Hey Lon, your process definition is incorrect. Just remove the resources: and it should work:
process pim {
container 'ubuntu:22.04'
cpus '1'
memory '100 MB'
// disk '100 MB'
// ...
}
Hey Lon, your process definition is incorrect. Just remove the
resources:and it should work:process pim { container 'ubuntu:22.04' cpus '1' memory '100 MB' // disk '100 MB' // ... }
@bentsherman I've made the changes you suggested but it still gives the same error. Any suggestions?
Is it the exact same message?
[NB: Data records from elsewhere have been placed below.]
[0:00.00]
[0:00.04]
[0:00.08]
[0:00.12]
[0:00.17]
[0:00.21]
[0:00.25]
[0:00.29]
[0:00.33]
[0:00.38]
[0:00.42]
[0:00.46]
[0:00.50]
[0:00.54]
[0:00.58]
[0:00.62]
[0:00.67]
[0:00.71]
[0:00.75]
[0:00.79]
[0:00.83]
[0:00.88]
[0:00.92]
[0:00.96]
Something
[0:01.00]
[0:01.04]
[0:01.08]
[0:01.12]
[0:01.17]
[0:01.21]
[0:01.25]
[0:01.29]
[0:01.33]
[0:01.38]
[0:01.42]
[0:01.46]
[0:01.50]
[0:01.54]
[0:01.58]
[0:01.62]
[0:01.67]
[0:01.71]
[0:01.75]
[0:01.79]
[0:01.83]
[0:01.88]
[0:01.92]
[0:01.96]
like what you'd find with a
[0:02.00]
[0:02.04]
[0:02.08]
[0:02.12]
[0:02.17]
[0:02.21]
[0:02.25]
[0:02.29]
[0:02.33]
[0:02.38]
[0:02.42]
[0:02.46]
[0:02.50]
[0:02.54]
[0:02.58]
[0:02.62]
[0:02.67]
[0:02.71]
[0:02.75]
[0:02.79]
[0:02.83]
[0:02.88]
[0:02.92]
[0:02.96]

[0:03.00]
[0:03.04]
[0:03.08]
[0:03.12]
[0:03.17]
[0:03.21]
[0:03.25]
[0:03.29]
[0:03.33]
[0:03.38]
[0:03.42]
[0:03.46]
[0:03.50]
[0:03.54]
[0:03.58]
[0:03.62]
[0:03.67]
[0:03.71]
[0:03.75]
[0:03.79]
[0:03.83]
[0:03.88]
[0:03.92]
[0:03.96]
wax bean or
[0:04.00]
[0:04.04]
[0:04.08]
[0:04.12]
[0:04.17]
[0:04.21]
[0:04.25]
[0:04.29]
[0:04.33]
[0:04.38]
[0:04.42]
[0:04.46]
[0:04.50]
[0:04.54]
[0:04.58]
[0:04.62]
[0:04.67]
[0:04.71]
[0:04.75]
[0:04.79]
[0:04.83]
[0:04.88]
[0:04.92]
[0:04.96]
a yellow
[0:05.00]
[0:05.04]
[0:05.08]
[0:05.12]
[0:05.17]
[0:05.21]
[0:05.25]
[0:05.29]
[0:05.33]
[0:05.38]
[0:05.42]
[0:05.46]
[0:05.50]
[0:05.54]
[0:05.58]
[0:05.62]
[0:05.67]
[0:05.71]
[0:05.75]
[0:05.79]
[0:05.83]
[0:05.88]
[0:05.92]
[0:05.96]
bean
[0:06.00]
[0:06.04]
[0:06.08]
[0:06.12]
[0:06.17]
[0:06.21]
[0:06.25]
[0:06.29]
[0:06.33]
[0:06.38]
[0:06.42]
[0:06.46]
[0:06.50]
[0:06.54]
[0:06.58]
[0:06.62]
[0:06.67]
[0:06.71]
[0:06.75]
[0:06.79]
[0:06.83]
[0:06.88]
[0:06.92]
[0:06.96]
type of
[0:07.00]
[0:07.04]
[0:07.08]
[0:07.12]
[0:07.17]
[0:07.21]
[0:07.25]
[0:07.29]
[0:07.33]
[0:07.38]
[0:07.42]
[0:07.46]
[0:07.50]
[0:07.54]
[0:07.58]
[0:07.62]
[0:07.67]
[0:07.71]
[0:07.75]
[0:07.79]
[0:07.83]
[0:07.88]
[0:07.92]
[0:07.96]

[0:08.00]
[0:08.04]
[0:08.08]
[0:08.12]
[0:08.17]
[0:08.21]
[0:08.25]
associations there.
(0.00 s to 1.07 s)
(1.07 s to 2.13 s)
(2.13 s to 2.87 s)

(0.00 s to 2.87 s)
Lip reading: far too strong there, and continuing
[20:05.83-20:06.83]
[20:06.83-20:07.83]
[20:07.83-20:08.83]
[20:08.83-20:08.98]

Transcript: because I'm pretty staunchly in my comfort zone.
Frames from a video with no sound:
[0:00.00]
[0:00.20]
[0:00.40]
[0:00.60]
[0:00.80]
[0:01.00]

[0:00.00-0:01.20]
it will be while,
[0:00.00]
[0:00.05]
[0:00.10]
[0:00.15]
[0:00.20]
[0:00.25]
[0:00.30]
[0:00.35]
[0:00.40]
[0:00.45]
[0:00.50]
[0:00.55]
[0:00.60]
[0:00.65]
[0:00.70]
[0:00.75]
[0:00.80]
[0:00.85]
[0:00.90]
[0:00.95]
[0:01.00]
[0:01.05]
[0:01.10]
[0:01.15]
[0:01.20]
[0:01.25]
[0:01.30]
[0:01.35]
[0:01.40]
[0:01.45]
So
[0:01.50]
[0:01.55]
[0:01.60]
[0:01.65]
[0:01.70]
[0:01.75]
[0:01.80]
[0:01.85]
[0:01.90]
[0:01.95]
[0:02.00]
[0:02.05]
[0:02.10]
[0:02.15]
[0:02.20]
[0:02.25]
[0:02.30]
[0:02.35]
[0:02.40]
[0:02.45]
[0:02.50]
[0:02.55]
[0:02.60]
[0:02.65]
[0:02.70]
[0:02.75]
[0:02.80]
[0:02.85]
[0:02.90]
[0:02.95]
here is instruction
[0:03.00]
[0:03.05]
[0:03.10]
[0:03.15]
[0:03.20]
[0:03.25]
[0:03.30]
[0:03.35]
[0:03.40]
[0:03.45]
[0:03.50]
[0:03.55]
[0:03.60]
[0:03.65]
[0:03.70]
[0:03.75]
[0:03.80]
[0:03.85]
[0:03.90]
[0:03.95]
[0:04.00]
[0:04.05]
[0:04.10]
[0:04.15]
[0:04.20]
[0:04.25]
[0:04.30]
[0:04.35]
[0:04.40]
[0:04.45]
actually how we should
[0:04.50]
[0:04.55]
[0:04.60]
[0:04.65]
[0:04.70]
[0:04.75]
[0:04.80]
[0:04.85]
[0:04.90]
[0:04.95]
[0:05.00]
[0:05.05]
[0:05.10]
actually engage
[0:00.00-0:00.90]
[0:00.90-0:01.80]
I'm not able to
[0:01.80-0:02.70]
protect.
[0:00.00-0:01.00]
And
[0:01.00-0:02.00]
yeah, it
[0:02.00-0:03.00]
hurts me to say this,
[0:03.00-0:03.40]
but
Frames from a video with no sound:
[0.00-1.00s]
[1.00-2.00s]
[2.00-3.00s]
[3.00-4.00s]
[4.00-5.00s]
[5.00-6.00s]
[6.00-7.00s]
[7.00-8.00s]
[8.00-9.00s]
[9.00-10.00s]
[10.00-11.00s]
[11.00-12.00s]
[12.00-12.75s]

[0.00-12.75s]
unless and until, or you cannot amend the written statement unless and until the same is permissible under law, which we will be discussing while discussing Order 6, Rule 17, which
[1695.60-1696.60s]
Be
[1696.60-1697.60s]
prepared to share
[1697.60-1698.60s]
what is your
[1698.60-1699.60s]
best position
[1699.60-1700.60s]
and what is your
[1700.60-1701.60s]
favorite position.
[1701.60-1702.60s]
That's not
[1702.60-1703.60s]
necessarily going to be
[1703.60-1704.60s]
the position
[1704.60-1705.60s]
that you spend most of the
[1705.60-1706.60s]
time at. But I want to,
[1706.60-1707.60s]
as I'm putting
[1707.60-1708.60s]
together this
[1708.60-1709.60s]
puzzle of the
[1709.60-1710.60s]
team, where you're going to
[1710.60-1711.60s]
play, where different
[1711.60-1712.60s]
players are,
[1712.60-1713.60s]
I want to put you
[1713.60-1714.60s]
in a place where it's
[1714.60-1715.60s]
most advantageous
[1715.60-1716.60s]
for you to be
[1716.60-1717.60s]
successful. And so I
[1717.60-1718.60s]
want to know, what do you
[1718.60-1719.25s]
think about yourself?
The original one was:
admission webhook "validation.gatekeeper.sh" denied the request: [container-must-have-limits-and-requests] container
does not have <{"cpu", "memory"}> requests defined\n[container-must-have-limits-and-requests] container does not have <{"memory"}> limits defined
Or is it just that the cpu limit is missing?
Is it the exact same message? The original one was:
admission webhook "validation.gatekeeper.sh" denied the request: [container-must-have-limits-and-requests] container does not have <{"cpu", "memory"}> requests defined\n[container-must-have-limits-and-requests] container does not have <{"memory"}> limits defined
Or is it just that the cpu limit is missing?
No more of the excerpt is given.